# [THE TASK]
Exact copy, no pictures: set down the lines from the one holding "[0:05.00-0:06.00]" through the final line of the records below.

Collected data:
╭──

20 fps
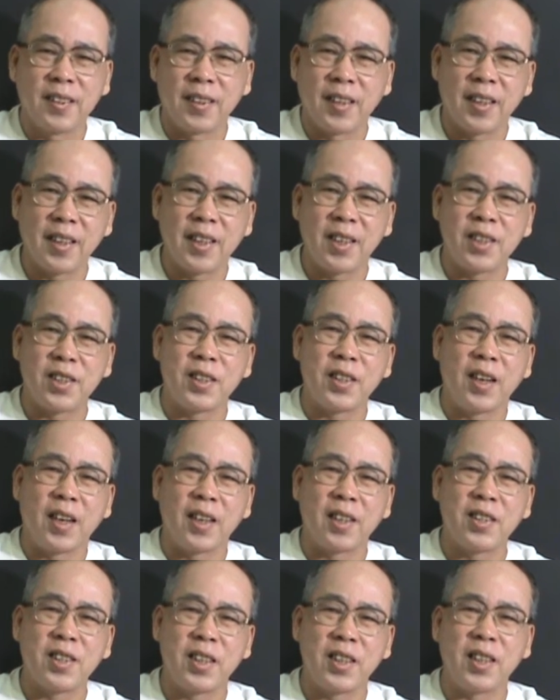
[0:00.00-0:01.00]
很可惜
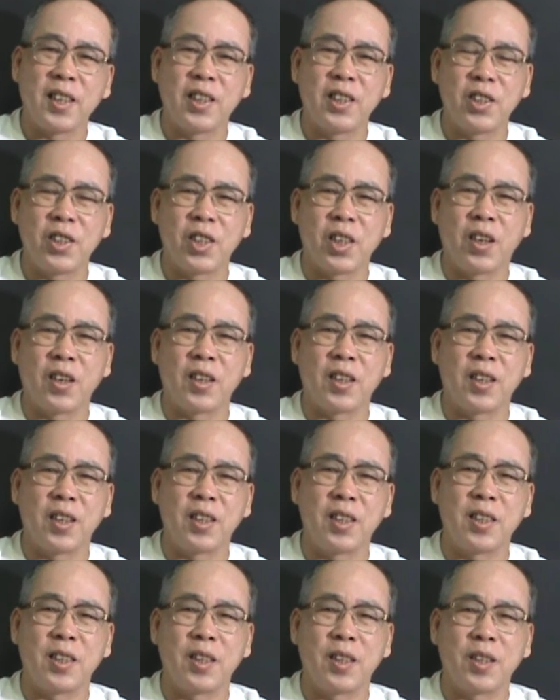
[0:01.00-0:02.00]
哈，声音很小，可
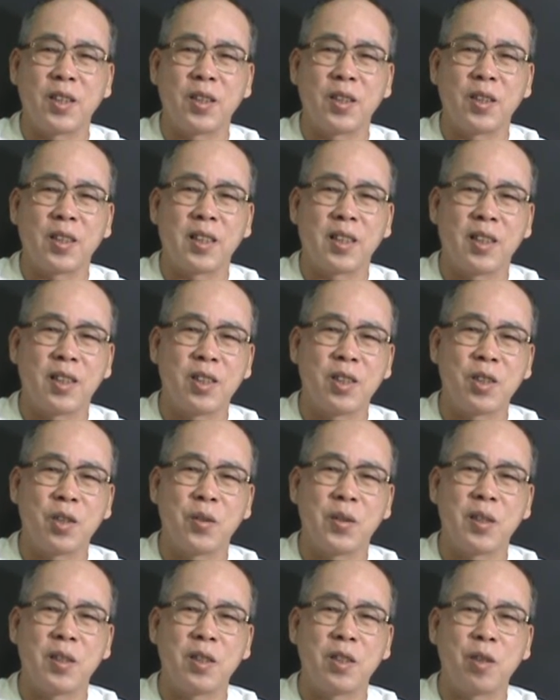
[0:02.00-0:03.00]
能你可能
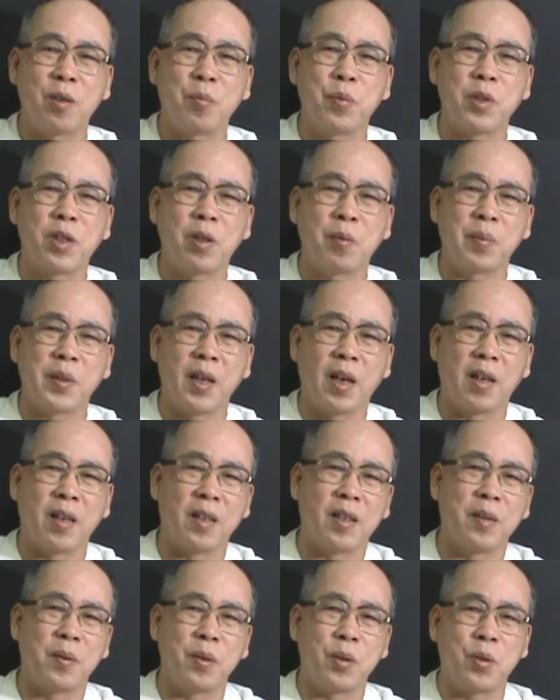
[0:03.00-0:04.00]
收音收收不到
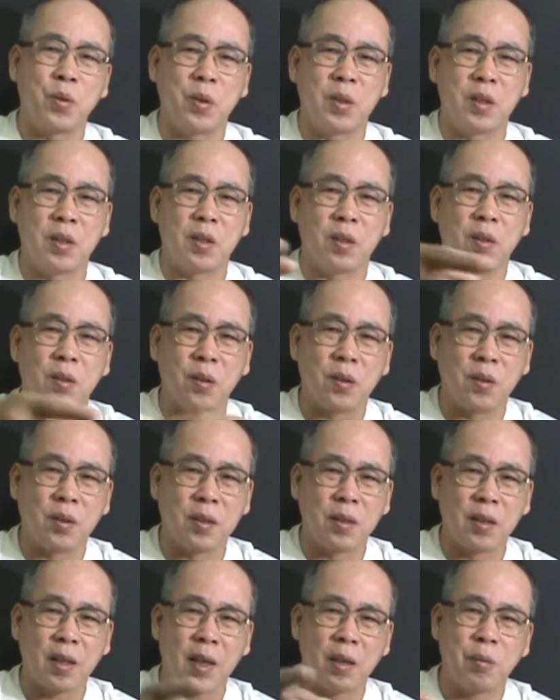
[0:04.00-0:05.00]
哈，因为距离
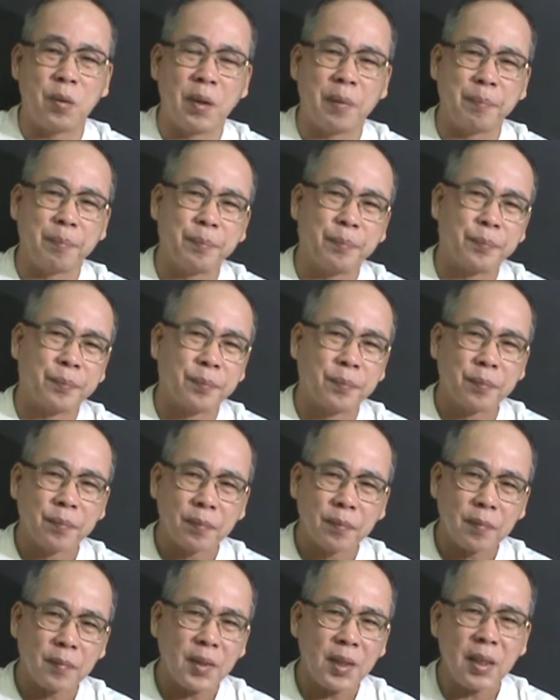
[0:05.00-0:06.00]
太远。
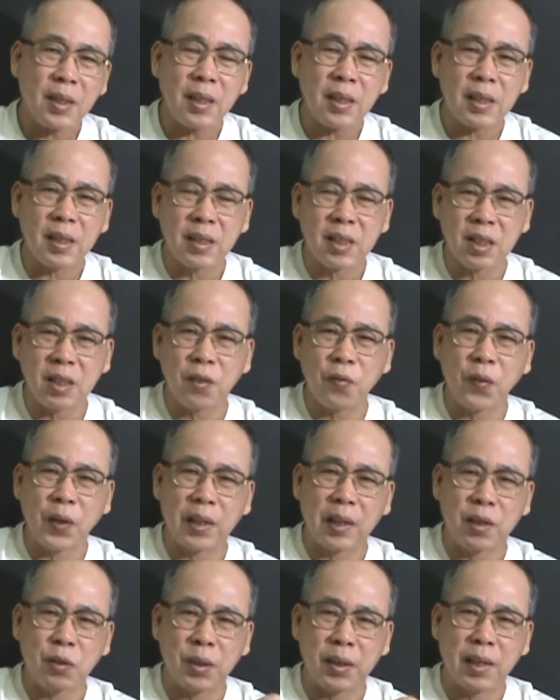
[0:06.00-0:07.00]
这次
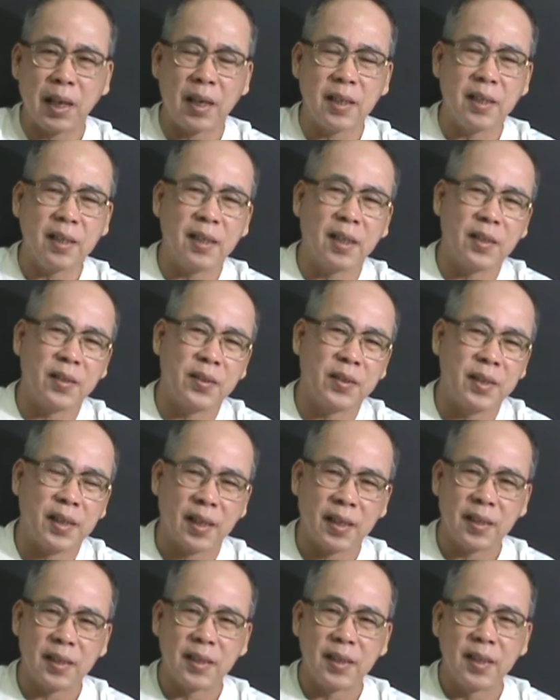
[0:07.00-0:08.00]
放了最大音量，就这
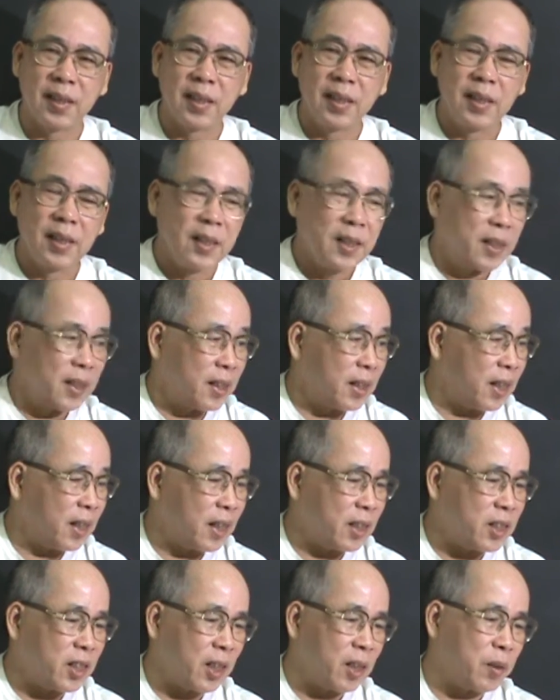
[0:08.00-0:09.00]
样。
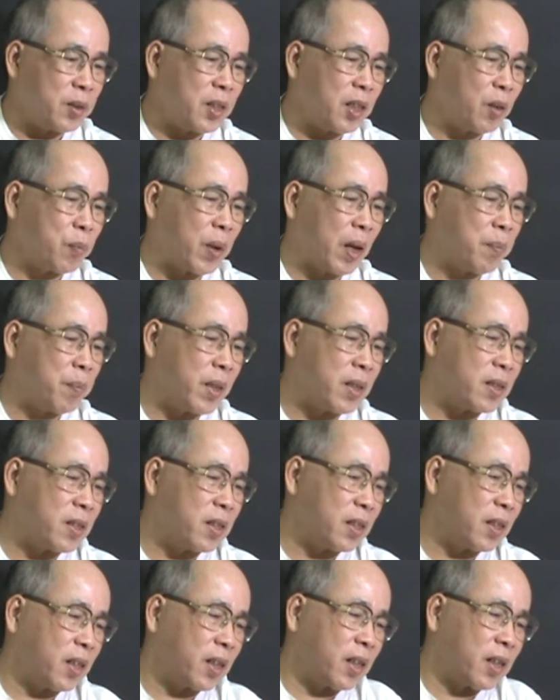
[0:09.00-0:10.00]
呃，这个这个版本
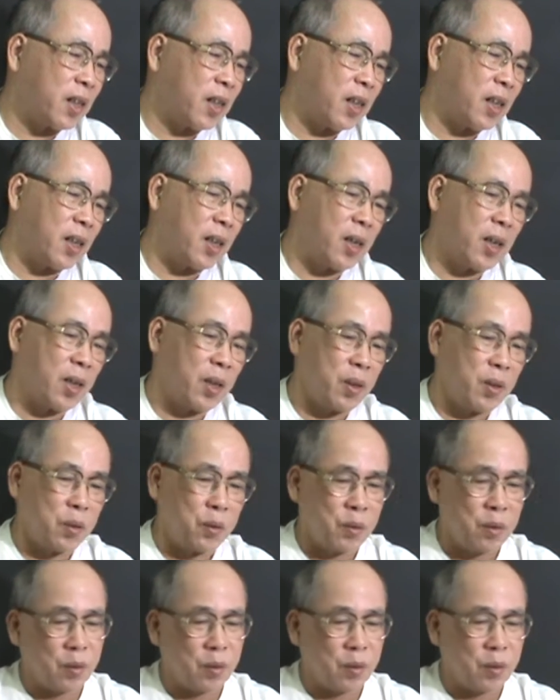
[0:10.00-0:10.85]
是那个，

╰──

# [ANSWER]
[0:05.00-0:06.00]
太远。
[0:06.00-0:07.00]
这次
[0:07.00-0:08.00]
放了最大音量，就这
[0:08.00-0:09.00]
样。
[0:09.00-0:10.00]
呃，这个这个版本
[0:10.00-0:10.85]
是那个，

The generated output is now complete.